I need to stop thinking girls are "out of my league." I'm learning more and more that I may be surprised. I need to stop thinking I'm boring. I mean, shit, at this point I've been green-lit to do a thesis on Frank Zappa's music. That's not boring. Plus, I do have a sense of humor...and people seem to like that. At least, the people who actually get my jokes. I don't have time for the ones who don't.

That last paragraph is because I let someone know that I had a straight-up crush on them, but that I'd assumed she was "out of my league."

My Facebook status right now:
"Listening to 'Rubber Soul' in the dark after a two and a half hour conversation with [...]. This moment would be considerable if there was some incense, a bottle of (decent) wine, and maybe someone else."

Three things:
I definitely would like to emphasize that last part. I'm not perpetually lonely, at all. It's nice sleeping alone. It's nice to talk to myself in my room...to just have space to myself. But right now, it's the middle of the night on the tail-end of what was a three day weekend for the working world...and I could use some company.

Second, there's a specific person I had in mind. Don't worry, if you're reading this, it isn't you. It's the girl I've gone out with on a few dates. I really like her a lot. We could just kick back on the floor, stare at the ceiling, and just enjoy a moment.

Third, there's something else in that equation I voluntarily omitted thanks to my Mom being on Facebook. Grass. There. I said it. On my bucket list, among other things, is to get high and listen to Help!, Rubber Soul, and Revolver back-to-back. I'm sure it will just be 90 minutes of laughter as opposed to some sort of deep, meaningful experience...but why not?

In Andrew, I see a version of myself. He's closer overall to who I am on the inside. I'm a huge nerd, and I'm pretty shameless about that, I just happen to be pretty good at hiding it with aviator sunglasses, stubble, and long hair. But he's got a contagious passion for the things that interest him, he's got a big heart, and he's shy when it comes to girls. He's working on it.

And so am I.

Now "In My Life" is on. Love songs are weird to listen to when you have no one to dedicate them to. Still, a song like this, meditating on past friends, lovers, and places certainly brings all of the above to mind. I wonder how they're doing. I wonder what it will be like to see Bloomington again. My great fear is that things will just feel...different. And not in a good way, like one of those poignant episodes of a decent show or in a movie or something where the hero goes back to revisit his past and finds nothing worth staying for.
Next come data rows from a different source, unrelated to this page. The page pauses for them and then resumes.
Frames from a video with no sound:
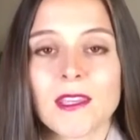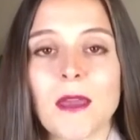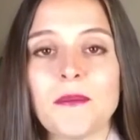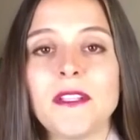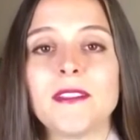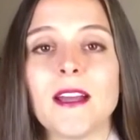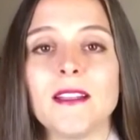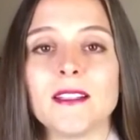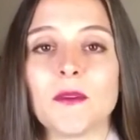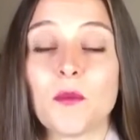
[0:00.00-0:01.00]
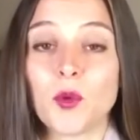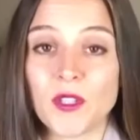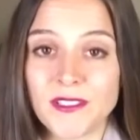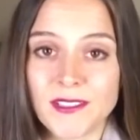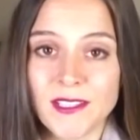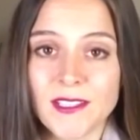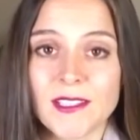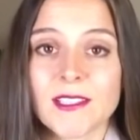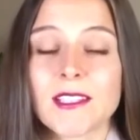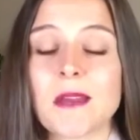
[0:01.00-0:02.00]
capitale
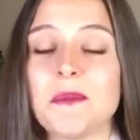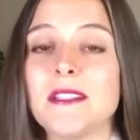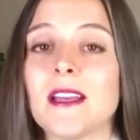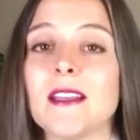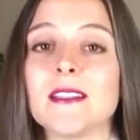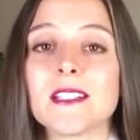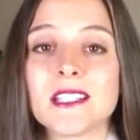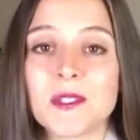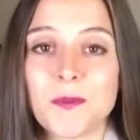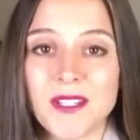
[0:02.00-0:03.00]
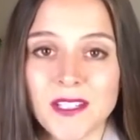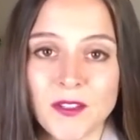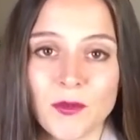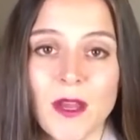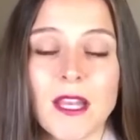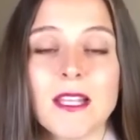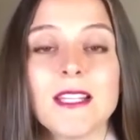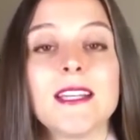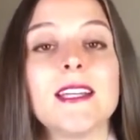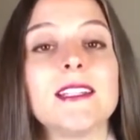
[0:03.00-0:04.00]
politique, capitale spirituelle,
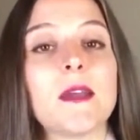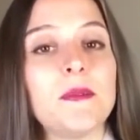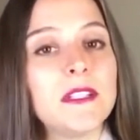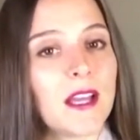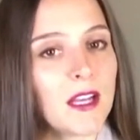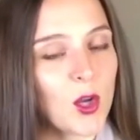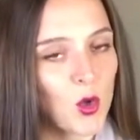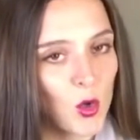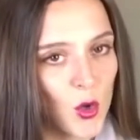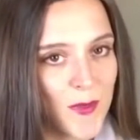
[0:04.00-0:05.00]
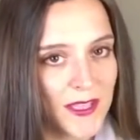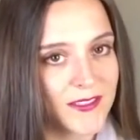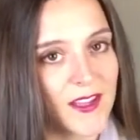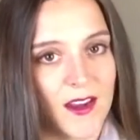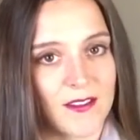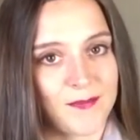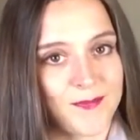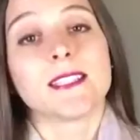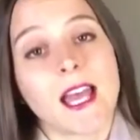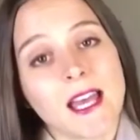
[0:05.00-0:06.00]
and capitale commerciale.
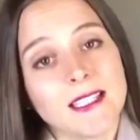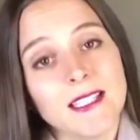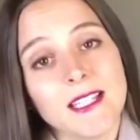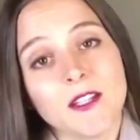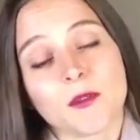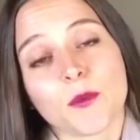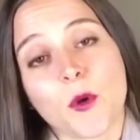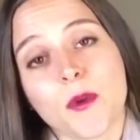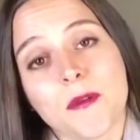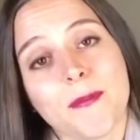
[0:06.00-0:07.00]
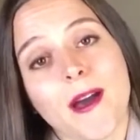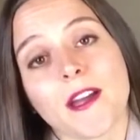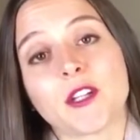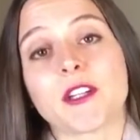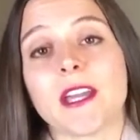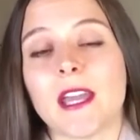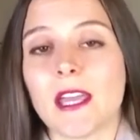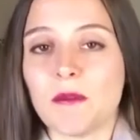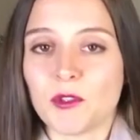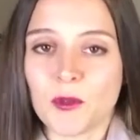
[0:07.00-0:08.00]
Sadly, the Roman Empire
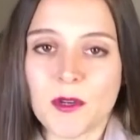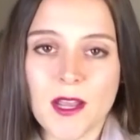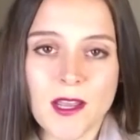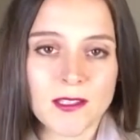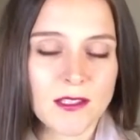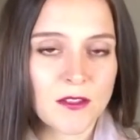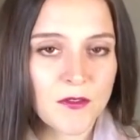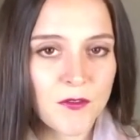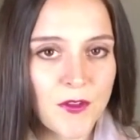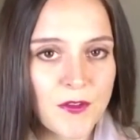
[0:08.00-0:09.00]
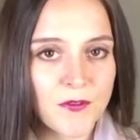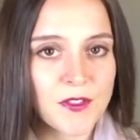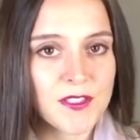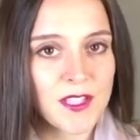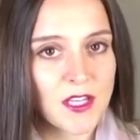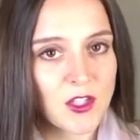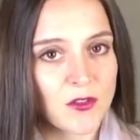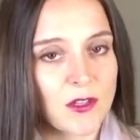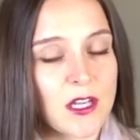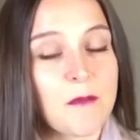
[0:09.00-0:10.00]
came to an end in the 5th
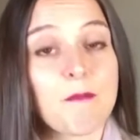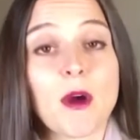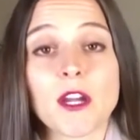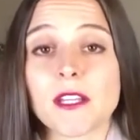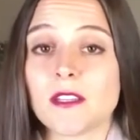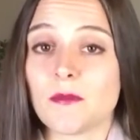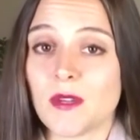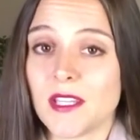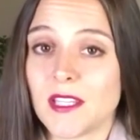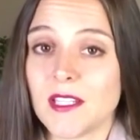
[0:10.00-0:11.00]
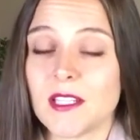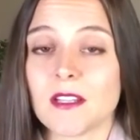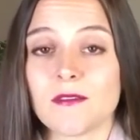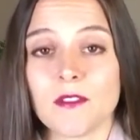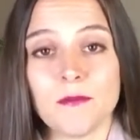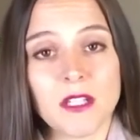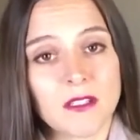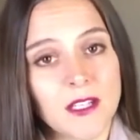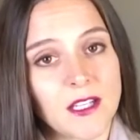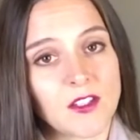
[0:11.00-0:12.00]
century, marking the beginning of the
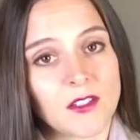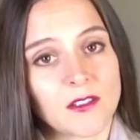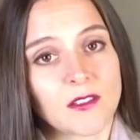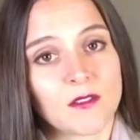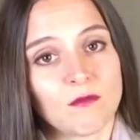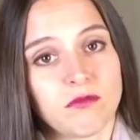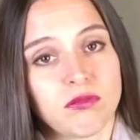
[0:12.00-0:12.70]
Middle Ages,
God, never mind there are two girls in Bloomington that, if they moved to New York, I would ask out in a heartbeat. I'd be a damn fool if I didn't look them up when I visited, right? Or would that be foolish, selfish, and inevitably bittersweet?

...and I'm saying all of this right in time for "If I Needed Someone."

"If I needed someone to love
You're the one that I'd be thinking of
If I needed someone

If I had some more time to spend
Then I guess I'd be with you, my friend
If I needed someone

Had you come some other day, then
It would not have been like this
But you see, now I'm too much in love"

Chills down the spine, mate. Chills down the spine. I'd hate to actually be in a situation where these lyrics applied. It will happen eventually, right?

Thank God that I don't have any old flames. I put those out a long time ago.

Before I start boiling tea for this pity-party, I should do the right thing and put myself to bed. I've got some growing to do. Not growing up...that will come naturally. Just growing.

What do I want? That's a good question.